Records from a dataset
--- START ---

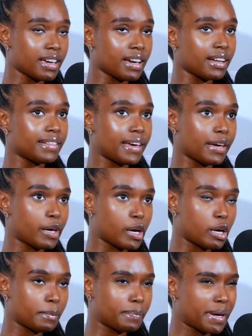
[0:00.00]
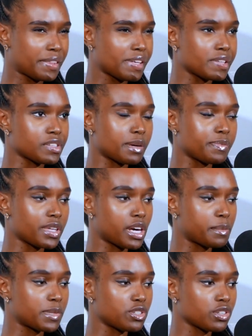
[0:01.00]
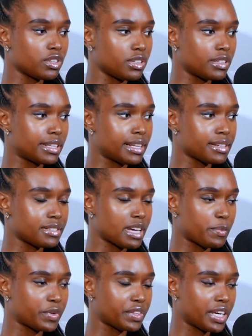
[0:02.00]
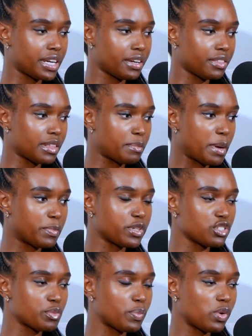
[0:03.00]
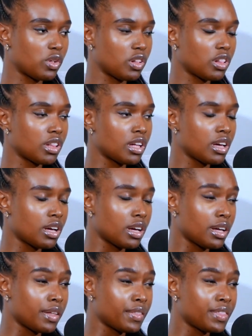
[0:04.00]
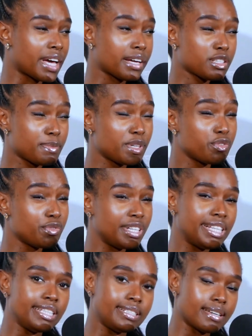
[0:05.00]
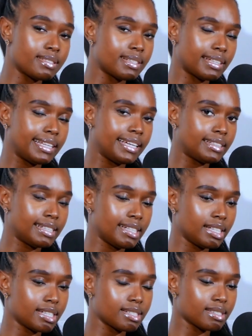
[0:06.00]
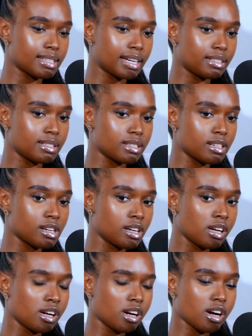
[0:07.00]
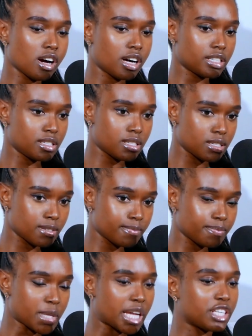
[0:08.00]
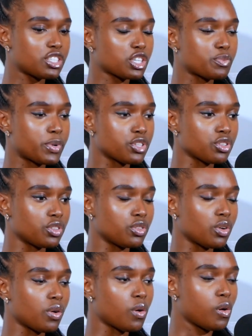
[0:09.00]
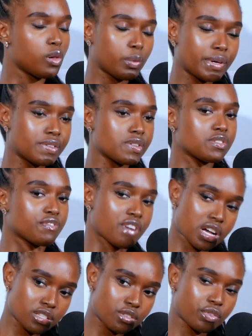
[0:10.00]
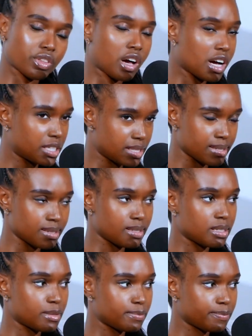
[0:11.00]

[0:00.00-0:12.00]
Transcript: yeah like um i think it's something i mentioned the last time with kenneth that my principle that has been really tested lately is that art and its expression always is first for the artist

--- END ---

■ WHAT THE TASK ASKS ■
Leaving the images behind, set down every entry word for word.

■ TASK RESPONSE ■
[0:00.00]
[0:01.00]
[0:02.00]
[0:03.00]
[0:04.00]
[0:05.00]
[0:06.00]
[0:07.00]
[0:08.00]
[0:09.00]
[0:10.00]
[0:11.00]

[0:00.00-0:12.00]
Transcript: yeah like um i think it's something i mentioned the last time with kenneth that my principle that has been really tested lately is that art and its expression always is first for the artist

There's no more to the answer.